Colombian emeralds have been traded since the arrival of the Spanish conquistadores in Central America in the 1500s, whereas African emeralds are more recent newcomers. Since the Mogul rule in the subcontinent, emeralds, as well as being the colour of Islam, were prized for their power to protect and heal, and were thought not only to be antidotes to poison, but could even blind serpents. Their name means "tears of the moon" and, once engraved, their talismanic powers were heightened, particularly if the emerald was worn next to the skin.

But times are changing and there are two explanations for the increase in African emeralds in jeweller's windows around the globe. The first is the rise in prices of the dwindling supplies of Colombian emeralds. Jeremy Morris, a precious stone expert who is at the helm of the high-end jewellery house David Morris in London, tells us: "While a 10 carat gem-quality Zambian emerald could cost in the region of £200,000 to £300,000, a Colombian equivalent would be worth £1 million." And so jewellers are turning to the comparatively more affordable African emerald to create the spectacular green effect that only these stones can provide. David Morris has recently created a jewellery set using Zambian emeralds carved into the shapes of leaves, as well as a cabochon drop emerald necklace.

Zambian cabochon emerald necklace by David Morris in white gold.

Second, more African emerald mines are being discovered or are becoming better managed, thanks particularly to companies such as Gemfields, which has taken over the Kagem emerald mine in Zambia. Gemfields aims to operate to the highest ethical and environmental standards and, by supervising the process from mine to polished gem, its stones have a traceable supply chain.

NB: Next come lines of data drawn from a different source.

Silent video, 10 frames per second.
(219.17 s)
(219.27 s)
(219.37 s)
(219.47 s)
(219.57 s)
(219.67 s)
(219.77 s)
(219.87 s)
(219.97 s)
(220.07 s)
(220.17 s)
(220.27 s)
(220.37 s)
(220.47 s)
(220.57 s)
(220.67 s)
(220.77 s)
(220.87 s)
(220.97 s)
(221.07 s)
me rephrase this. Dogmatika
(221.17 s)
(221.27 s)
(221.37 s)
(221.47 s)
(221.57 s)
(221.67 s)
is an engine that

André Abadjian of Star Diamond Private Jeweller explains: "It is great for the jewellery industry that they have discovered these mines as now there are a lot of big jewellery houses that are only using African emeralds because of the price points. It is difficult to create a jewel only with Colombian emeralds as the price makes it nearly unsellable."

And there is also, of course, a matter of taste. The lighter colours of the African emeralds appeal to some more than the traditional darker Colombian hues.  "Some people prefer the less saturated colours of African emeralds," says Abadjian, who can usually identify an African from a Colombian emerald with his naked eye and is using some of the finest African emeralds in his jewels alongside emeralds from the traditional Colombian mines.

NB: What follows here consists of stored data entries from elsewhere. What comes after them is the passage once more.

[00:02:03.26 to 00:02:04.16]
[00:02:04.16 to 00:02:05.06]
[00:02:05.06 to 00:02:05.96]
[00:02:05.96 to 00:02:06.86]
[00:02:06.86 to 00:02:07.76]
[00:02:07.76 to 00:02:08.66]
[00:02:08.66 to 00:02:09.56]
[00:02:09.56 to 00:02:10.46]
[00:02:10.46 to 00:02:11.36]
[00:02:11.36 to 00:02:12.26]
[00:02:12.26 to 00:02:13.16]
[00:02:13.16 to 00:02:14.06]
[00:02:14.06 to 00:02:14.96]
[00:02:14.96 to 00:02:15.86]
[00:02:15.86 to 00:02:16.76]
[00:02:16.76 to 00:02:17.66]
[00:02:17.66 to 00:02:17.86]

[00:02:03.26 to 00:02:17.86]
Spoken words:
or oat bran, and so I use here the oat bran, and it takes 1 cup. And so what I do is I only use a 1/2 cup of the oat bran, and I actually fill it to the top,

Another jeweller that is turning to the appeal of the African emerald is Louis Vuitton. I recently saw a ring with an African emerald at its centre that was so clean and pure that it shone out as if plugged into the mains.

Louis Vuitton's African emerald ring in white gold with onyx and diamonds, from the Chain Attraction collection.
Theo Fennell is fascinated by colour and has been drawn to the vivid hues of Gemfield's Zambian emeralds. So inspired was he by the green of a large sugarloaf Zambian emerald that he created an emerald ring with two kissing frogs hidden beneath the dome of the stone. Another British jeweller, Shaun Leane, known for his edgy and fashion-forward designs, also opted for Zambian for his spiky Aerial emerald earrings. Marina B, of the Bulgari family, who was brought up surrounded by precious coloured stones, has also been captivated by Zambian emeralds.

Shaun Leane white diamond and marquise-cut emerald earrings, from the Aerial collection.

“As the big jewellery houses increasingly incorporate them into their designs, African emeralds will become more mainstream,” predicts Abadjian. However, Jeremy Morris is not so sure: “I like to stick to the classic things. While there are jewels it would be impossible to make with Colombian emeralds because of the extortionate cost, and there is no doubt that Zambian emeralds are less treated and more ethical, there is still a much greater demand for Colombian gems.”